Même cas de figure quelques années plus tôt lorsque la chanteuse Rihanna intègre, dans son titre Please Don’t stop the music, la ritournelle : “Mama-say, mama-sa, ma-ma-ko-ssa” extraite du Wanna Be Starting Somethin’ (1982) de Michael Jackson. L’hommage est clair, net et précis… jusqu’à ce que le saxophoniste camerounais Manu Dibango sorte de l’ombre et revendique la paternité de la rengaine issue de Soul Makossa (1972). “Michael est incroyable, comment peut-on être malhonnête comme cela ?, s’émeut Manu Dibango face aux caméras du Parisien en 2009. Dans les années 70, on a constaté que les gens devenaient fous dès que l’on jouait ce titre en concert. Ils enlevaient leur chemise, il sortaient les briquets… mais ça s’arrêtait là. Nous n’aurions jamais pensé que ce morceau deviendrait un tube.” Et de poursuivre : “S’il m’avait crédité à la sortie de son morceau en 83, il n’y aurait eu aucun problème. Tu peux gagner de l’argent avec ton disque dès lors que le compositeur gagne sa vie lui aussi.

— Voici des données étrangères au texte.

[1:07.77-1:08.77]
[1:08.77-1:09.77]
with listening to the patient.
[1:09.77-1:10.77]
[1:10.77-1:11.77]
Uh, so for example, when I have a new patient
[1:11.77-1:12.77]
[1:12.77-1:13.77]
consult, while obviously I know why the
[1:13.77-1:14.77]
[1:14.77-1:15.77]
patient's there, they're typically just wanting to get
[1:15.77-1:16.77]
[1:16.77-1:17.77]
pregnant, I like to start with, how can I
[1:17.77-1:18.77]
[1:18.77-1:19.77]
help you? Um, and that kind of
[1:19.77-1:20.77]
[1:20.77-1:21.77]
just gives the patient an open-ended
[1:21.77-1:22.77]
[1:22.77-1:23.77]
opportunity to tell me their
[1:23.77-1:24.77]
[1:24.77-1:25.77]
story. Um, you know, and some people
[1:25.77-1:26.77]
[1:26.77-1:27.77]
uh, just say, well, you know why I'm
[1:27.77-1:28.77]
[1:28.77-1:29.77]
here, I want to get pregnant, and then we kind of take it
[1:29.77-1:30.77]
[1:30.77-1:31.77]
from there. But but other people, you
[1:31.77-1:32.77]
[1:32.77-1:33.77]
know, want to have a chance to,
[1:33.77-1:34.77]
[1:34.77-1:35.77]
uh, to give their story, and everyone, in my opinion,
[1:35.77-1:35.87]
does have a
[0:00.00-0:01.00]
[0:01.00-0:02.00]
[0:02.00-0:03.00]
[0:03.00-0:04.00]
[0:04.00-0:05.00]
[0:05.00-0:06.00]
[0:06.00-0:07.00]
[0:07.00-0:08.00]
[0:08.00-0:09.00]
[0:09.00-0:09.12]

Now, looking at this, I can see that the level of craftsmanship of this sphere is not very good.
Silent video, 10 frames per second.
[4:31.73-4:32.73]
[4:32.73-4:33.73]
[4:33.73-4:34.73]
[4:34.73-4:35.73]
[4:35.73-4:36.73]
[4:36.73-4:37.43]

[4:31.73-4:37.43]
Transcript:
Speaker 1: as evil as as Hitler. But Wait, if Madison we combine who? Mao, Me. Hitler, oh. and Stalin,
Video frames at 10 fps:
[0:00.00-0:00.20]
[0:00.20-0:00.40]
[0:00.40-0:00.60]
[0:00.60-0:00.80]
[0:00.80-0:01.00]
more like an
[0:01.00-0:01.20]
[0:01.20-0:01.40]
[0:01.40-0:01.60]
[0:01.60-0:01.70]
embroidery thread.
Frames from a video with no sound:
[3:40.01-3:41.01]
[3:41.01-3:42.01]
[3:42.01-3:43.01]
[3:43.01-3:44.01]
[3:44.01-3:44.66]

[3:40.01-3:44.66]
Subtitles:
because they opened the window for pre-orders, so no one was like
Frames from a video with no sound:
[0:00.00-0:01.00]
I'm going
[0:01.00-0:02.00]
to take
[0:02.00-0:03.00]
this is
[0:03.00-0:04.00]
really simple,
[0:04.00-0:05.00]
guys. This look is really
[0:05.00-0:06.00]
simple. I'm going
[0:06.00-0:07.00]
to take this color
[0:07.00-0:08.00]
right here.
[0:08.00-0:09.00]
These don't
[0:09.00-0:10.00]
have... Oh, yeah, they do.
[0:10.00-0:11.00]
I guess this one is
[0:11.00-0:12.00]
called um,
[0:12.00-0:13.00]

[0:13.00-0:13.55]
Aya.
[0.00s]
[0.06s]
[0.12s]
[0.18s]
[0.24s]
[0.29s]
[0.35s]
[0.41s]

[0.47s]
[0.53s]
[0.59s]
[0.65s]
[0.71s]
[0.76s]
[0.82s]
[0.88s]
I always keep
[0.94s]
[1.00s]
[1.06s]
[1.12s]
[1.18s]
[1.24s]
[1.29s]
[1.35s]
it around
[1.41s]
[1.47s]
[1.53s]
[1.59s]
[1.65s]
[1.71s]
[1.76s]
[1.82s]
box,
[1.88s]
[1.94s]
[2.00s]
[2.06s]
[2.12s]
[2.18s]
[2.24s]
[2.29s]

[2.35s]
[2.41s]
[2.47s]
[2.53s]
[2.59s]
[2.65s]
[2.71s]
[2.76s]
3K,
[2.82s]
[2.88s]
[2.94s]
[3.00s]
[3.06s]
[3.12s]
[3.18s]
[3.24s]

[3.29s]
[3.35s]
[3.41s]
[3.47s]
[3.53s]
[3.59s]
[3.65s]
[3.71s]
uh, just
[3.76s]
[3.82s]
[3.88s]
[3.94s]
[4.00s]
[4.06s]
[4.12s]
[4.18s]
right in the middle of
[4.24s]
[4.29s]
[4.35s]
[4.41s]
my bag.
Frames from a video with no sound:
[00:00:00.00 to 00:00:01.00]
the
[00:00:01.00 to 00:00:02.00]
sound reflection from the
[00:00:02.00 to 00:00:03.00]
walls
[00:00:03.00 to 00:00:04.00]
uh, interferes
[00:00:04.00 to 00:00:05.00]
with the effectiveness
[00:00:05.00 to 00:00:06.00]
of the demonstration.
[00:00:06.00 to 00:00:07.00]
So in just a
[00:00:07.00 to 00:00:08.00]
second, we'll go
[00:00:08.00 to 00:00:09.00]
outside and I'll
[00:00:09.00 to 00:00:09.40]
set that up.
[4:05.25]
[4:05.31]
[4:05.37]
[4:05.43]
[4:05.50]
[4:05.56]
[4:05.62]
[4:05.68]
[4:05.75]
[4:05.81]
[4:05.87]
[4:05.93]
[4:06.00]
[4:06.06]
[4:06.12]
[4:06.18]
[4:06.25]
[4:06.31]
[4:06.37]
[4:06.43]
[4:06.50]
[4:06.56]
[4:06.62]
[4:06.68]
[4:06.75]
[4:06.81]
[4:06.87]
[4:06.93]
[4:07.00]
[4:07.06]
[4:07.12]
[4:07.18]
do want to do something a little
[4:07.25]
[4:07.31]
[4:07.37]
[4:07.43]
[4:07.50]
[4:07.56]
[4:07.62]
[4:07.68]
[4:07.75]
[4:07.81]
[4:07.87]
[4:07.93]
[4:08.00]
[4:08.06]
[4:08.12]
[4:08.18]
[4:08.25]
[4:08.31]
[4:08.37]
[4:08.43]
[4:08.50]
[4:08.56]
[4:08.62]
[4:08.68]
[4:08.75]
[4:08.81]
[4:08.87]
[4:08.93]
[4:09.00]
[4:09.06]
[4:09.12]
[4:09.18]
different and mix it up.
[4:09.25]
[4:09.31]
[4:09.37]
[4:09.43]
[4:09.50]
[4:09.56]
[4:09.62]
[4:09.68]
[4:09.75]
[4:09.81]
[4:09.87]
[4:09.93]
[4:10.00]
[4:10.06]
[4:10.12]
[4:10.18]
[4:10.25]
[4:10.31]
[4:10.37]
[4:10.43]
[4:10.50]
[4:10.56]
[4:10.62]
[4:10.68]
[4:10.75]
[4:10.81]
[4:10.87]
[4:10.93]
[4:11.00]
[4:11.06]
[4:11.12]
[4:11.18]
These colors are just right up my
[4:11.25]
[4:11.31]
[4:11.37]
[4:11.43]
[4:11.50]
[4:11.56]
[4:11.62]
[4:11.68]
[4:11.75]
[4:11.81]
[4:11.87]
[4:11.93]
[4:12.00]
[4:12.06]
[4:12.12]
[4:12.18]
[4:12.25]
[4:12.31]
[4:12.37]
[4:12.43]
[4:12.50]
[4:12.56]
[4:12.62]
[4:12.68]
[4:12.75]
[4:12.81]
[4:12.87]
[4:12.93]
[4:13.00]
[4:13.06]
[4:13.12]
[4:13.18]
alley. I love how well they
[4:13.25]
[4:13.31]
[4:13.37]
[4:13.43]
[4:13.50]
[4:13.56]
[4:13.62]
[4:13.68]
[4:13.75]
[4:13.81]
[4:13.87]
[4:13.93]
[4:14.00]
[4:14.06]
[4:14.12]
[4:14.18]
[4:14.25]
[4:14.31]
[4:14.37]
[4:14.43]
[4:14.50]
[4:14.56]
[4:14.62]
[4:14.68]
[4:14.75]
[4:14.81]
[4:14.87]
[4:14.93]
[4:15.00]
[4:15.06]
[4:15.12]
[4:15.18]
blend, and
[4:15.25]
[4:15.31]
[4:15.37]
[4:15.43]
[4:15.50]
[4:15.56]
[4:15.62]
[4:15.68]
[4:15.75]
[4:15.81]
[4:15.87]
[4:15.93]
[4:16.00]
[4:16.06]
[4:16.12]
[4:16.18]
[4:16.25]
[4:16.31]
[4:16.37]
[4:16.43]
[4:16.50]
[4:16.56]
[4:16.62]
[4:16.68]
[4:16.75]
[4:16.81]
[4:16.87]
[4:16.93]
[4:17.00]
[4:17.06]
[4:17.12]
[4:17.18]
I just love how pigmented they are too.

Mais ces gens-là prennent tout pour eux et ne laissent rien aux autres.

 

Le 3 février 2009, Manu Dibango poursuit Sony BMG, Warner et EMI en justice, les maisons de disques de Michael Jackson et de Rihanna, pour utilisation du thème de Soul Makossa sans autorisation de son auteur. Quinze jours plus tard, le tribunal rend sa décision: il classe l’affaire sans suite. La procédure judiciaire s’achèvera finalement à l’amiable avec un arrangement financier entre les maisons de disques et le saxophoniste. Plus tard, Manu Dibango relativisera face à un journaliste de TV5 Monde : “Finalement, Michael Jackson a fait revivre cette chanson. Il a écouté la musique de Manu, il a aimé, il a pris. Il y a eu un procès, il y a eu des arrangements… mais comme on dit: ‘à grand artiste grands problèmes’.